How to Read an Options Chain
6 min read
An options chain (also called an options board or option table) lists every available options contract for a given stock, organized by expiry date and strike price. At first glance it looks overwhelming — dozens of columns, hundreds of rows. This guide breaks it down column by column.
The Basic Structure
An options chain is split into two sides:
- Calls (left side): Options that profit when the stock rises. The further above the current stock price, the cheaper and more speculative.
- Puts (right side): Options that profit when the stock falls. The further below the current stock price, the cheaper and more speculative.
- Strike price (center): The dividing column between calls and puts. Highlighted rows near the center are closest to the current stock price (at-the-money).
Most brokers shade in-the-money (ITM) contracts differently — calls where stock > strike are ITM; puts where stock < strike are ITM.
The Key Columns Explained
Strike
The price at which you can buy (call) or sell (put) 100 shares. Strikes are set at standard intervals — $1, $2.50, $5, $10, or $50 apart depending on the stock's price level and liquidity.
Bid and Ask
The bid is the highest price a buyer will pay right now. The ask is the lowest price a seller will accept. The gap between them is the spread.
- If you buy at market, you pay the ask.
- If you sell at market, you receive the bid.
- For liquid options (SPY, AAPL), spreads are tight ($0.01–$0.05). For illiquid options, spreads can be $1–$5, which immediately works against you.

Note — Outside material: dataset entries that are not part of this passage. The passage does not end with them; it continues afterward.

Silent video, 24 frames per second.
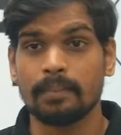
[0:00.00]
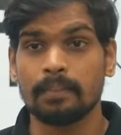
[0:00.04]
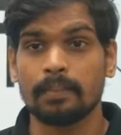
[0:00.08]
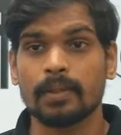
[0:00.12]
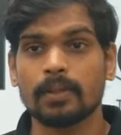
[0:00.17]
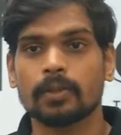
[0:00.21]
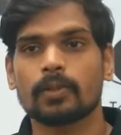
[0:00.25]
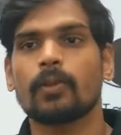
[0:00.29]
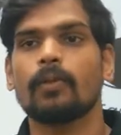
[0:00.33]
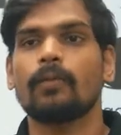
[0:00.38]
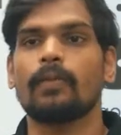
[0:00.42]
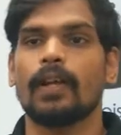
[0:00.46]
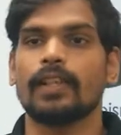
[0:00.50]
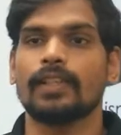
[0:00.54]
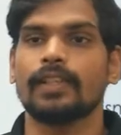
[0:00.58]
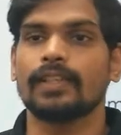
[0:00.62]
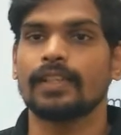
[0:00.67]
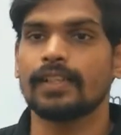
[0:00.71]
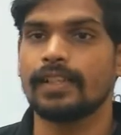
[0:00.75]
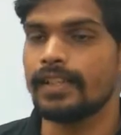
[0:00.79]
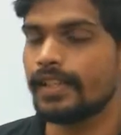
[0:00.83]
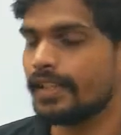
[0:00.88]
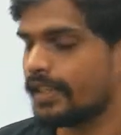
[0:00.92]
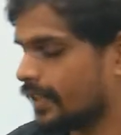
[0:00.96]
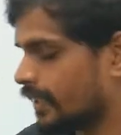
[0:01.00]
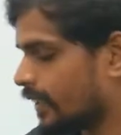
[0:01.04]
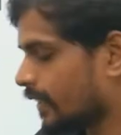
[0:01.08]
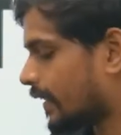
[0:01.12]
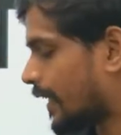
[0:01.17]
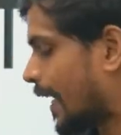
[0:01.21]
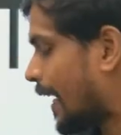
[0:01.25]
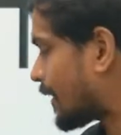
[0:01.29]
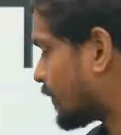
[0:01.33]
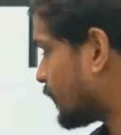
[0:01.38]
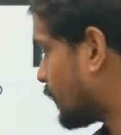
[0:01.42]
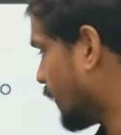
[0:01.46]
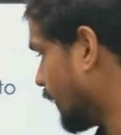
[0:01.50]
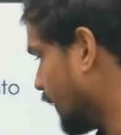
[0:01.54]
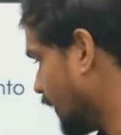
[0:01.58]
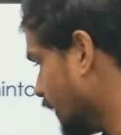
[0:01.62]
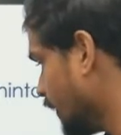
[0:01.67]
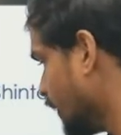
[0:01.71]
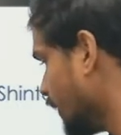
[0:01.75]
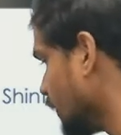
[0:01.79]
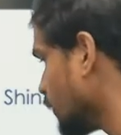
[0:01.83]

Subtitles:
symbols of other religions as well.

Always use the midpoint (bid + ask) / 2 for fair-value analysis. This is what Option Breakeven uses when you select from the live chain.
Mid (Midpoint / Mark)
The midpoint between bid and ask. This represents the "fair value" of the option according to the current market. Use this when modeling a trade — it is more realistic than assuming you always fill at the bid or ask.
Last
The price of the most recent transaction. For illiquid options, the last trade might have happened hours or days ago, making it unreliable. Always prefer bid/ask/mid over "last" for current pricing.
Volume
The number of contracts traded today. High volume means the option is active and liquid. Low volume (under 10) means you may struggle to get a good fill price — the spread will be wide.
Open Interest (OI)
The total number of outstanding contracts (not settled or closed). High open interest indicates liquidity and that many traders have positions at that strike. Large open interest at specific strikes often acts as a magnet — these are called "max pain" levels.
Implied Volatility (IV)
The market's expected annualized move, expressed as a percentage. Higher IV = more expensive premium. Low IV = cheaper options. Compare IV across strikes — puts often have higher IV than calls at the same distance from the current price (volatility skew).
Delta (Δ)
How much the option price changes for a $1 move in the stock. Also roughly equals the probability of expiring in the money:
- Delta 0.50 = at the money, ~50% chance of expiring ITM
- Delta 0.25 = out of the money, ~25% chance
- Delta 0.80 = deep in the money, ~80% chance
ITM vs. OTM vs. ATM
| Term | For Calls | For Puts |
|---|---|---|
| In-the-Money (ITM) | Strike < Stock Price | Strike > Stock Price |
| At-the-Money (ATM) | Strike ≈ Stock Price | Strike ≈ Stock Price |
| Out-of-the-Money (OTM) | Strike > Stock Price | Strike < Stock Price |
ITM options have intrinsic value. OTM options have only time value. ATM options have the highest theta decay and are often the most actively traded.
Choosing the Right Strike
- High probability, low reward: Deep ITM options (delta 0.80+) behave like stock and are expensive, but have a high chance of expiring with value.
- Balanced: ATM options (delta ~0.50) have the most time value and highest theta decay, but give a balanced risk/reward.
- Lottery tickets: Far OTM options (delta 0.05–0.15) are cheap but expire worthless 85–95% of the time. Only appropriate for speculative bets on large moves.
Using the Option Breakeven Chain
The options chain in Option Breakeven shows Bid, Mid, Ask, and Strike for any US ticker. The current stock price is highlighted with a divider. Click any row to immediately load that option into the P&L calculator — the strike, premium (midpoint), days to expiry, and implied volatility are all populated automatically.
⚠ Educational Content Only
This article is for educational purposes. Options trading involves significant risk. Always consult a licensed financial advisor before trading.